On 14/05/2012 18:08, Tove wrote:
<snip>
class Outer
{
int i = 6; // mutable
class Inner {
int y=0;
int foo() const
{
// ++y; // fail
return ++i; // look ma, mutable const
}
}
Inner inner;
this()
{
inner = new Inner;
}
alias inner this;
}
Indeed, you've found a hole in the const system nobody seems to have noticed
before!
Inner.foo is const, so from foo's point of view, Inner.outer needs to be.
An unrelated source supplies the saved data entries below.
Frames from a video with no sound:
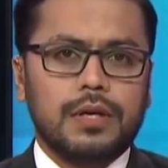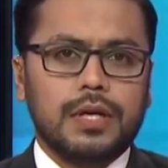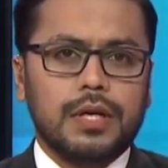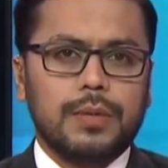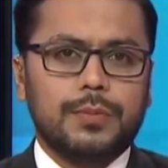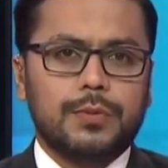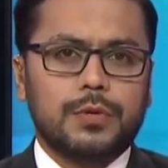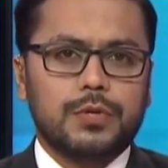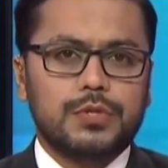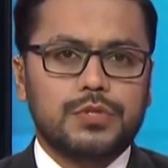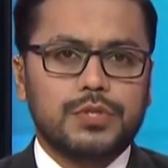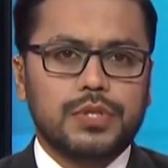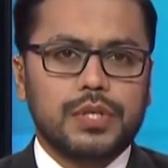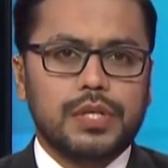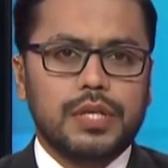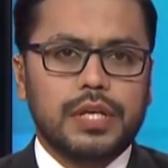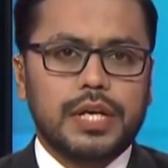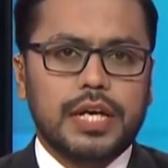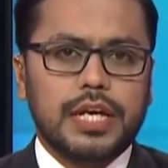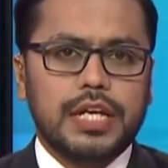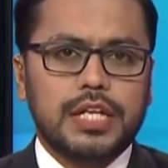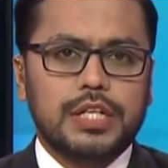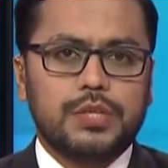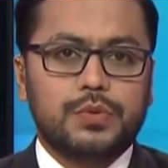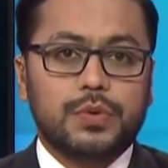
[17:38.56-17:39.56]
In
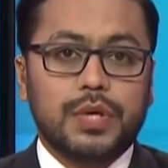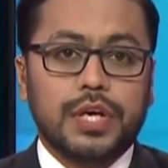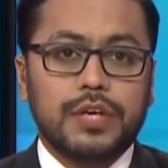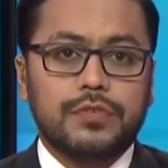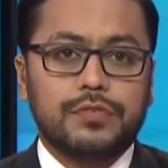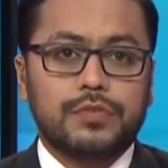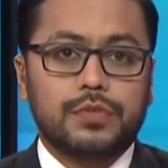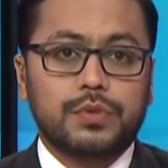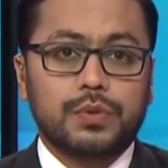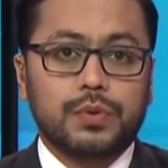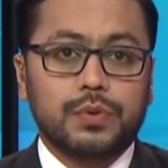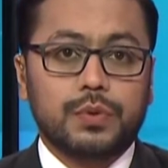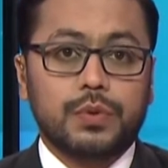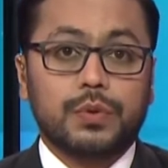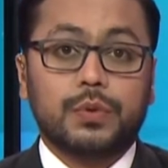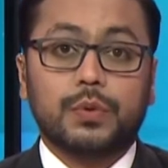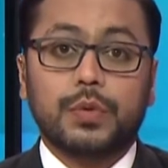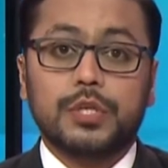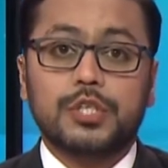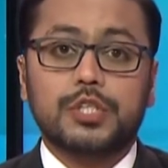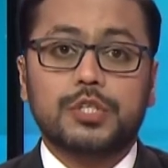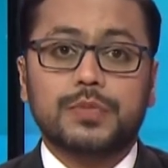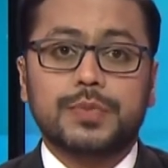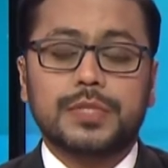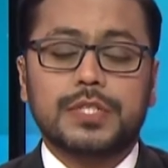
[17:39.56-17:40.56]
Brazil, a drive-through
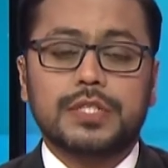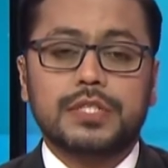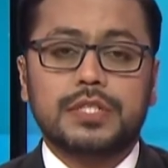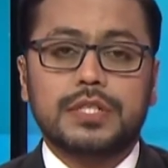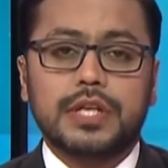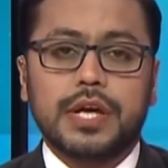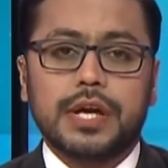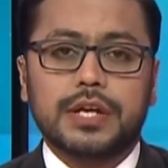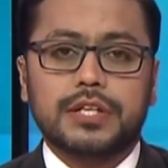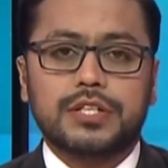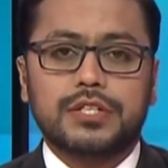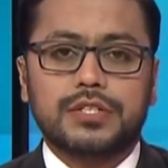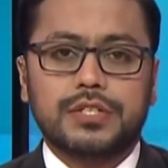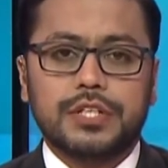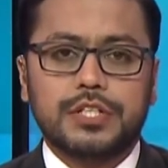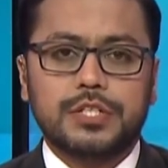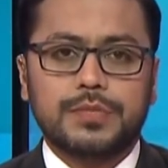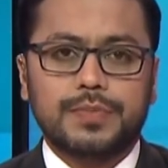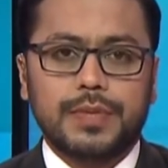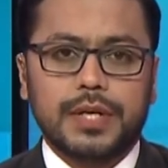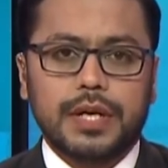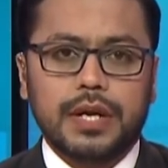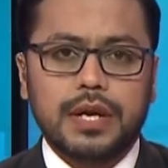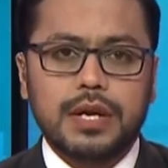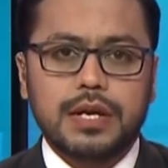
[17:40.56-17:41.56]
Christmas lights
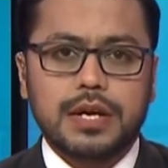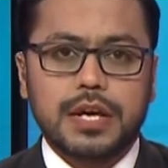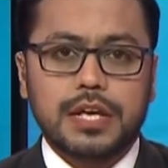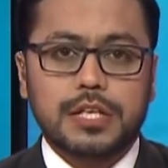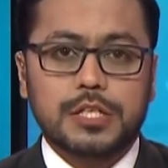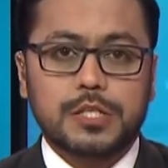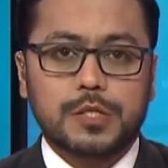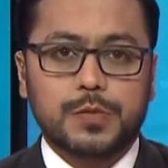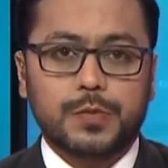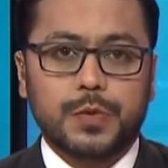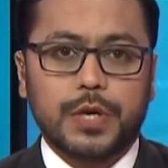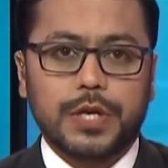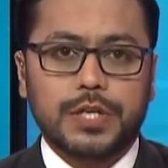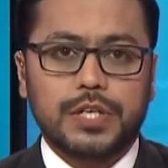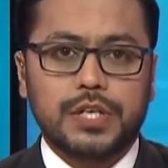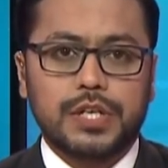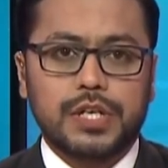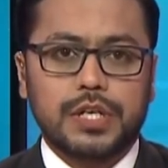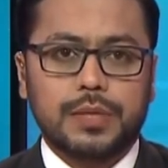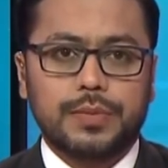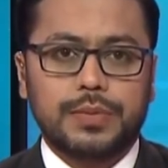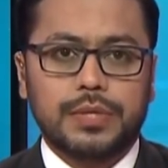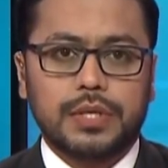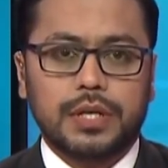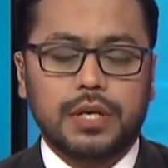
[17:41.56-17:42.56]
display has
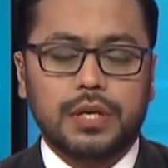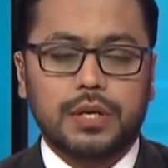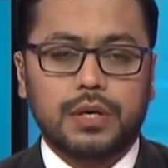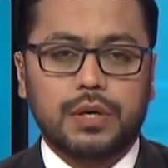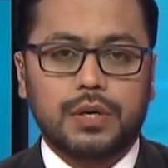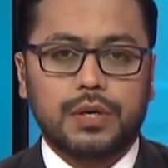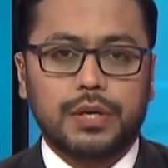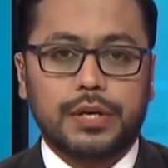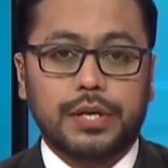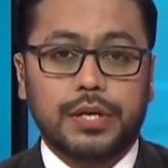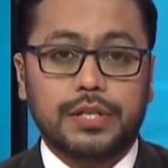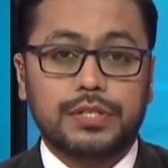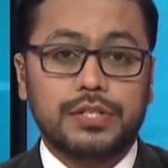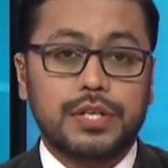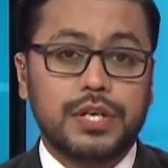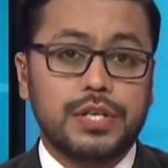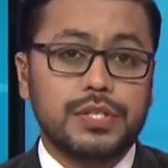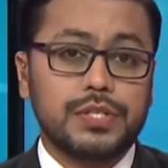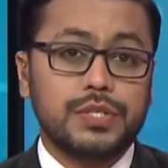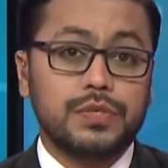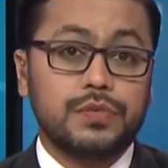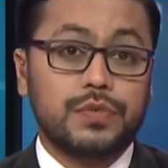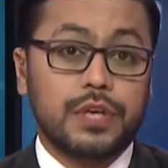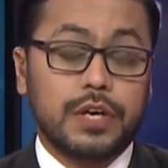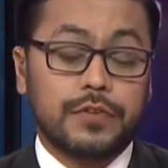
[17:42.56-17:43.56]
brightened up the holiday
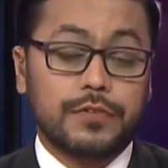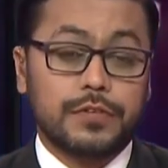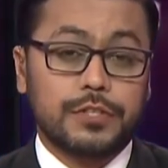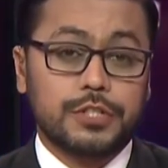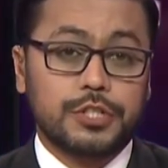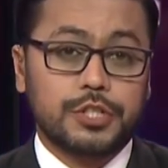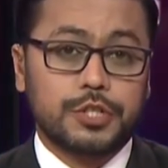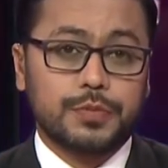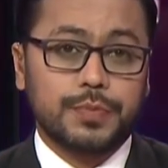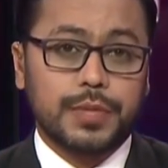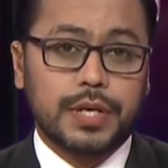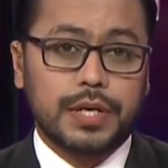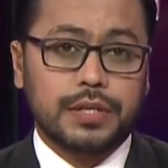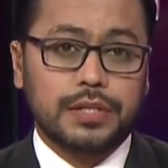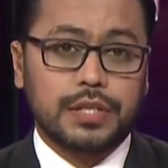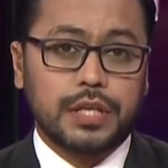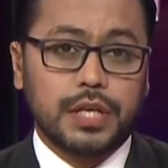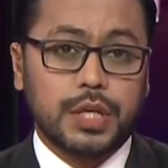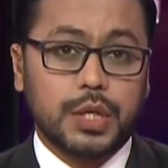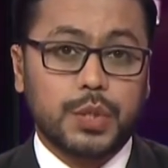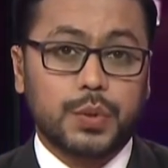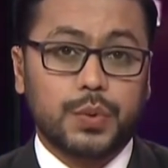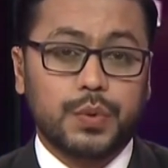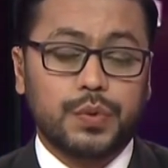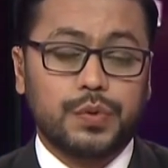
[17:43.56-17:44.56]
season ravaged by
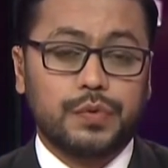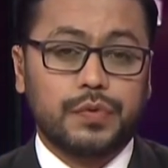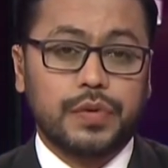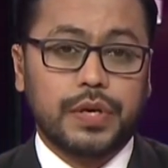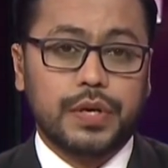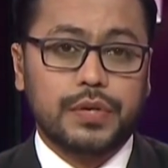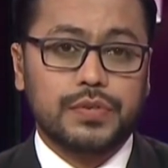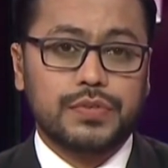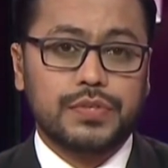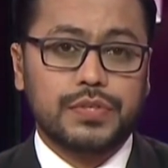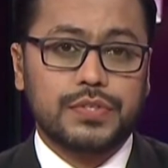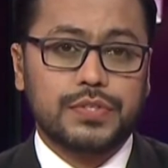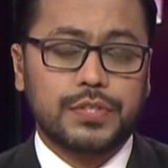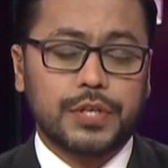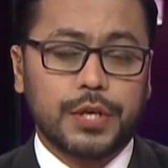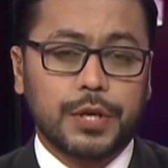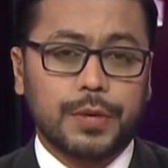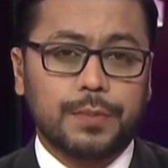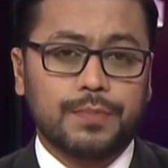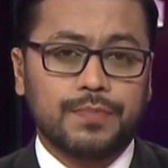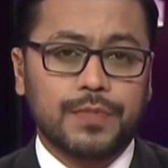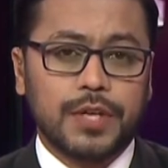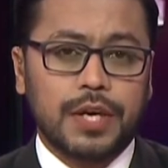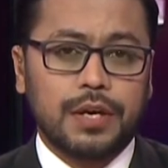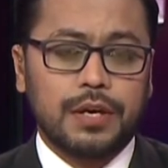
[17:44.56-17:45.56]
the coronavirus this
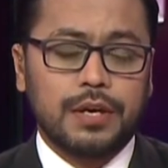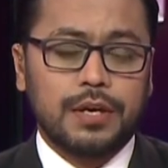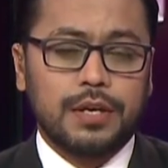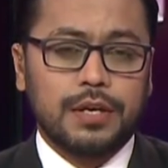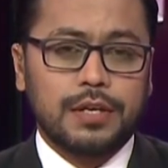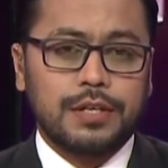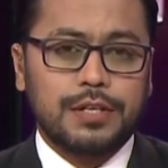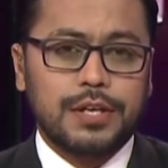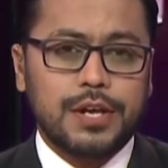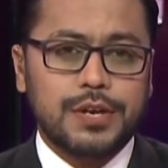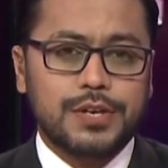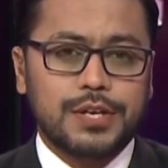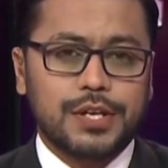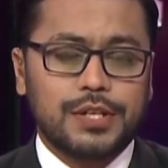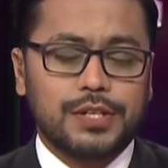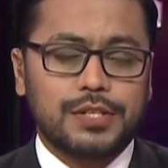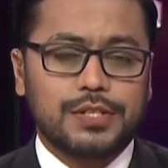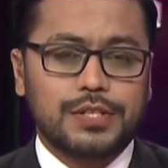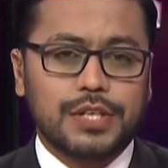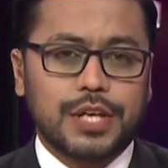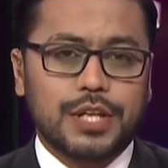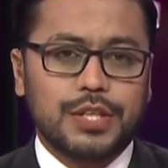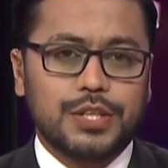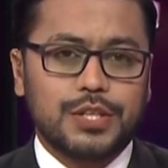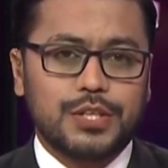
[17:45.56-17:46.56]
year.
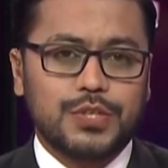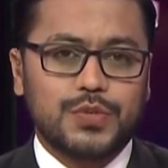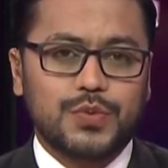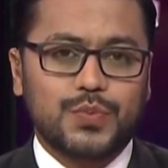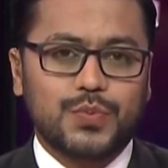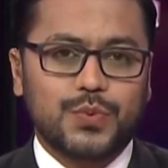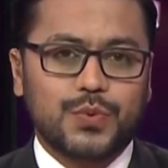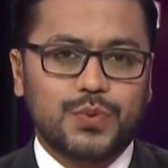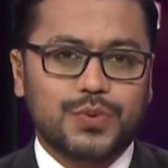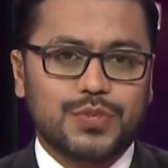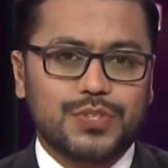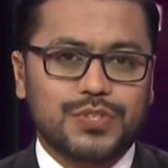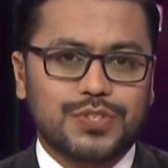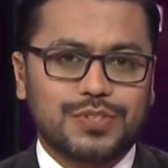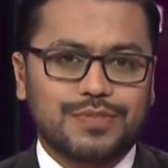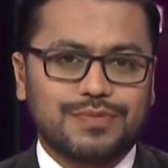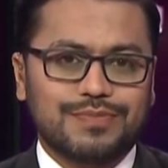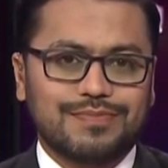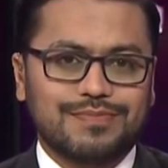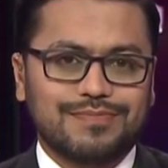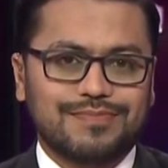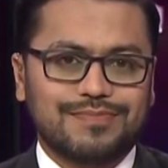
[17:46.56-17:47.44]
Details in this report.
To expand your example a bit:
----------
import std.stdio;
class Outer {
int i = 6;
class Inner {
int y=0;
int foo() const {
pragma(msg, "this.outer: " ~ typeof(this.outer).stringof);
pragma(msg, "i: " ~ typeof(i).stringof);
return ++i;
}
}
Inner inner;
this() {
inner = new Inner;
}
}
void main() {
const(Outer) x = new Outer;
pragma(msg, "x: " ~ typeof(x).stringof);
pragma(msg, "x.inner: " ~ typeof(x.inner).stringof);
x.inner.foo();
writeln(x.i);
}
----------
C:\Users\Stewart\Documents\Programming\D\Tests>dmd inner_const.d
this.outer: const(Outer)
i: const(int)
x: const(Outer)
x.inner: const(Inner)
----------
but nonetheless, it allows i to be modified!
http://d.puremagic.com/issues/show_bug.cgi?id=8098
Stewart.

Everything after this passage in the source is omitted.